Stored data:
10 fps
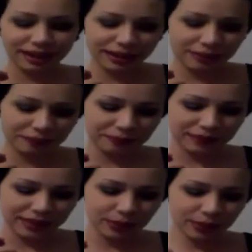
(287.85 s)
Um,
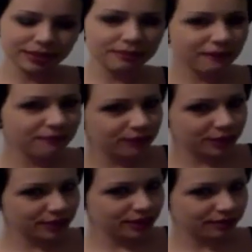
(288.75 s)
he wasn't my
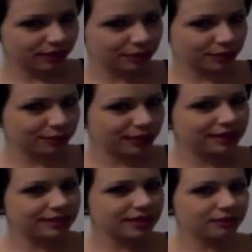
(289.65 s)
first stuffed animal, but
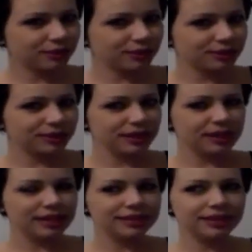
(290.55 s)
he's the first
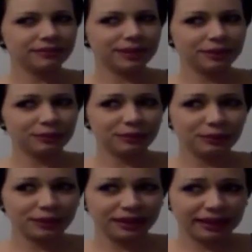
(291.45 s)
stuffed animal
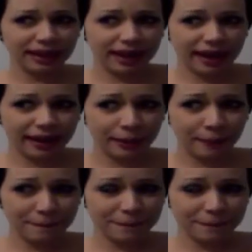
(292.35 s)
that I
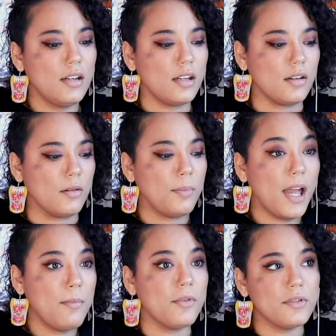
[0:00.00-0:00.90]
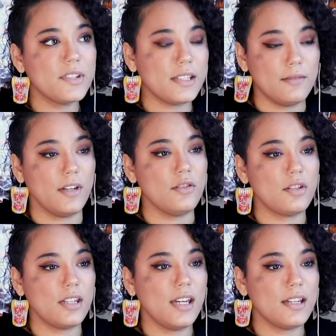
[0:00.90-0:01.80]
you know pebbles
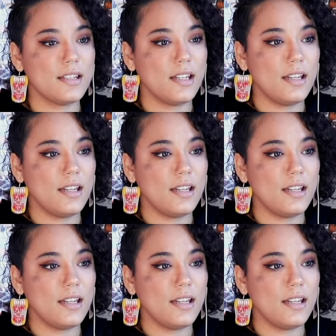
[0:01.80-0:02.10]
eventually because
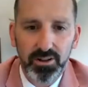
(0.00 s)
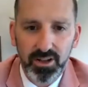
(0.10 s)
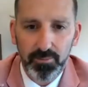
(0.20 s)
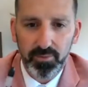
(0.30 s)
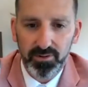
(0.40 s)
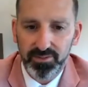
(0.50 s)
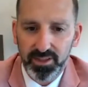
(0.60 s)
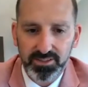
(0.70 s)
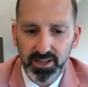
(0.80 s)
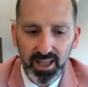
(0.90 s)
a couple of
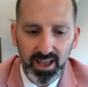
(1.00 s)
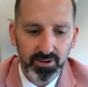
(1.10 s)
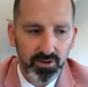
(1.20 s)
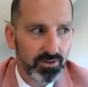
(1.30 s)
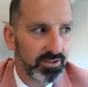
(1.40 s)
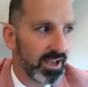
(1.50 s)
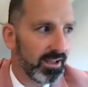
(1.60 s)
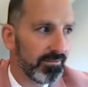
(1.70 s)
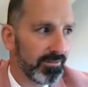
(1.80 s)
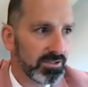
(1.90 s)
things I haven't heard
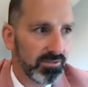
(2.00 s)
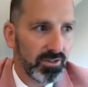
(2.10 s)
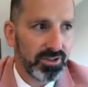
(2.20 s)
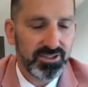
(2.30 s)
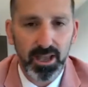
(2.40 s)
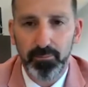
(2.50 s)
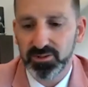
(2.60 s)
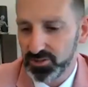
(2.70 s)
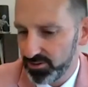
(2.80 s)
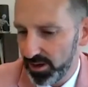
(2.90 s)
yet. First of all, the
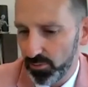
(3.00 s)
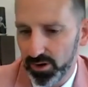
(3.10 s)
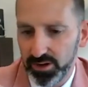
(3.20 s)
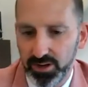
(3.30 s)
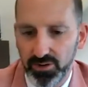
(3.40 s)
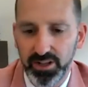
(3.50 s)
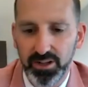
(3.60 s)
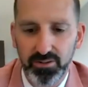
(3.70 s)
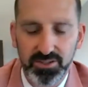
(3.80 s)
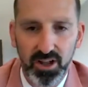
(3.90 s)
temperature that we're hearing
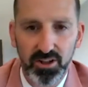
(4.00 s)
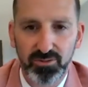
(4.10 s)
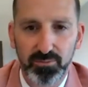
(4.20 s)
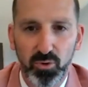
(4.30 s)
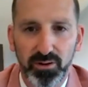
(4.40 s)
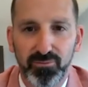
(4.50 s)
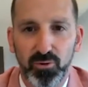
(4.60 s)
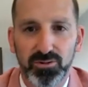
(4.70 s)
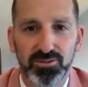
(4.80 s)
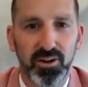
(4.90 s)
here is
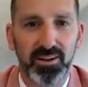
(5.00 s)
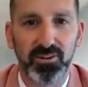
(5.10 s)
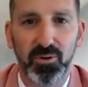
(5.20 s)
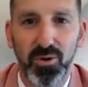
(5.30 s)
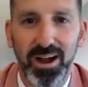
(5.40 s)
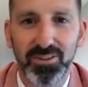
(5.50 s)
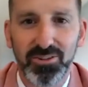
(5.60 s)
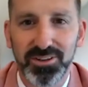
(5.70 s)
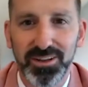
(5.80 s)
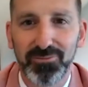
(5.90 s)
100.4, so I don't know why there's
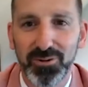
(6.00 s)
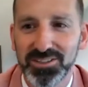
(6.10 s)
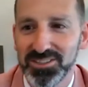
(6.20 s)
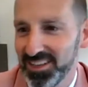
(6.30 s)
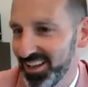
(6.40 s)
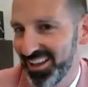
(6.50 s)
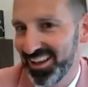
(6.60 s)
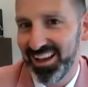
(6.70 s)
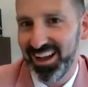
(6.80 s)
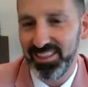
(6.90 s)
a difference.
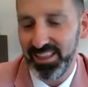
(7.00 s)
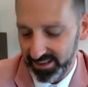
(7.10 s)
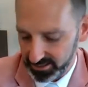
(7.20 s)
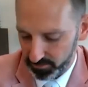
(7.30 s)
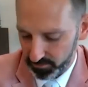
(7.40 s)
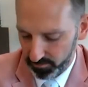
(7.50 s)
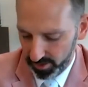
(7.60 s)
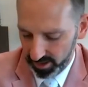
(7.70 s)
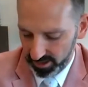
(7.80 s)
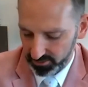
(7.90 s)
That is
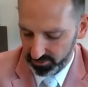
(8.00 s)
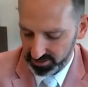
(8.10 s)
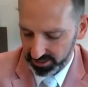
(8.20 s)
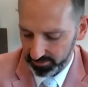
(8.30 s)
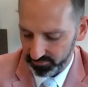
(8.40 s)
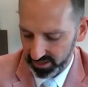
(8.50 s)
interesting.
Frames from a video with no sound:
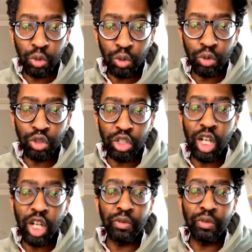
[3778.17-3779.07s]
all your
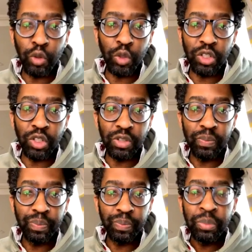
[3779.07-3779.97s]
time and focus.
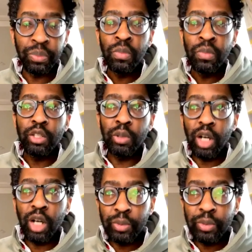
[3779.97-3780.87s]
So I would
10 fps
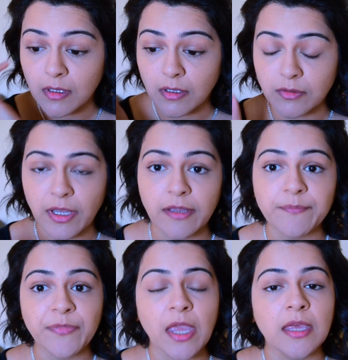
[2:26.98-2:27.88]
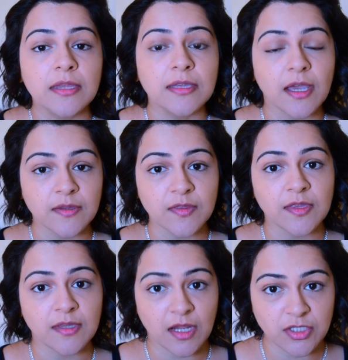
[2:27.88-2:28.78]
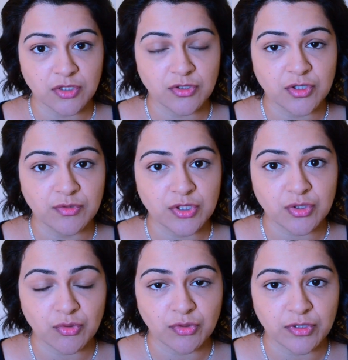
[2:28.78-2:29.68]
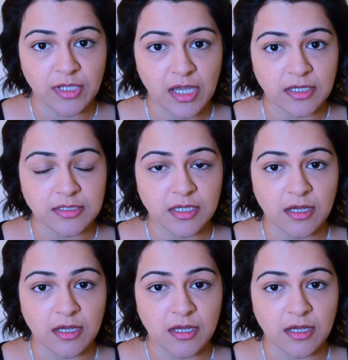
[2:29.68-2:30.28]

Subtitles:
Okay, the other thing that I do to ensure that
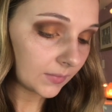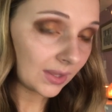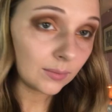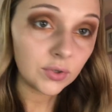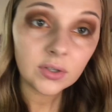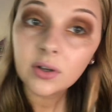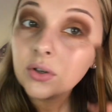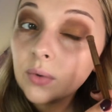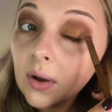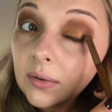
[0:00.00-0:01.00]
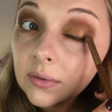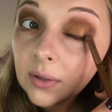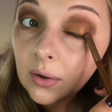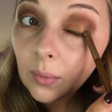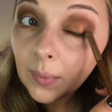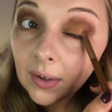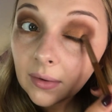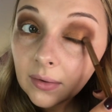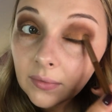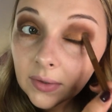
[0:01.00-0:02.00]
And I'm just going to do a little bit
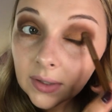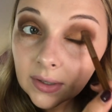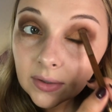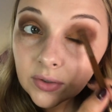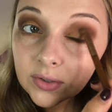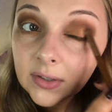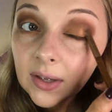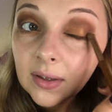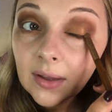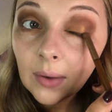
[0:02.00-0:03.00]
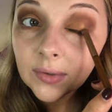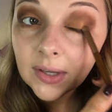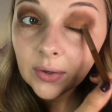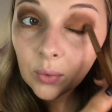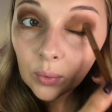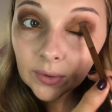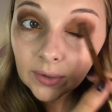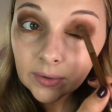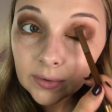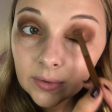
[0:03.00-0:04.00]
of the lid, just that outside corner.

Assignment:
No pictures belong in the copy. Repeat the entries exactly.

Task response:
10 fps
(287.85 s)
Um,
(288.75 s)
he wasn't my
(289.65 s)
first stuffed animal, but
(290.55 s)
he's the first
(291.45 s)
stuffed animal
(292.35 s)
that I
[0:00.00-0:00.90]
[0:00.90-0:01.80]
you know pebbles
[0:01.80-0:02.10]
eventually because
(0.00 s)
(0.10 s)
(0.20 s)
(0.30 s)
(0.40 s)
(0.50 s)
(0.60 s)
(0.70 s)
(0.80 s)
(0.90 s)
a couple of
(1.00 s)
(1.10 s)
(1.20 s)
(1.30 s)
(1.40 s)
(1.50 s)
(1.60 s)
(1.70 s)
(1.80 s)
(1.90 s)
things I haven't heard
(2.00 s)
(2.10 s)
(2.20 s)
(2.30 s)
(2.40 s)
(2.50 s)
(2.60 s)
(2.70 s)
(2.80 s)
(2.90 s)
yet. First of all, the
(3.00 s)
(3.10 s)
(3.20 s)
(3.30 s)
(3.40 s)
(3.50 s)
(3.60 s)
(3.70 s)
(3.80 s)
(3.90 s)
temperature that we're hearing
(4.00 s)
(4.10 s)
(4.20 s)
(4.30 s)
(4.40 s)
(4.50 s)
(4.60 s)
(4.70 s)
(4.80 s)
(4.90 s)
here is
(5.00 s)
(5.10 s)
(5.20 s)
(5.30 s)
(5.40 s)
(5.50 s)
(5.60 s)
(5.70 s)
(5.80 s)
(5.90 s)
100.4, so I don't know why there's
(6.00 s)
(6.10 s)
(6.20 s)
(6.30 s)
(6.40 s)
(6.50 s)
(6.60 s)
(6.70 s)
(6.80 s)
(6.90 s)
a difference.
(7.00 s)
(7.10 s)
(7.20 s)
(7.30 s)
(7.40 s)
(7.50 s)
(7.60 s)
(7.70 s)
(7.80 s)
(7.90 s)
That is
(8.00 s)
(8.10 s)
(8.20 s)
(8.30 s)
(8.40 s)
(8.50 s)
interesting.
Frames from a video with no sound:
[3778.17-3779.07s]
all your
[3779.07-3779.97s]
time and focus.
[3779.97-3780.87s]
So I would
10 fps
[2:26.98-2:27.88]
[2:27.88-2:28.78]
[2:28.78-2:29.68]
[2:29.68-2:30.28]

Subtitles:
Okay, the other thing that I do to ensure that
[0:00.00-0:01.00]
[0:01.00-0:02.00]
And I'm just going to do a little bit
[0:02.00-0:03.00]
[0:03.00-0:04.00]
of the lid, just that outside corner.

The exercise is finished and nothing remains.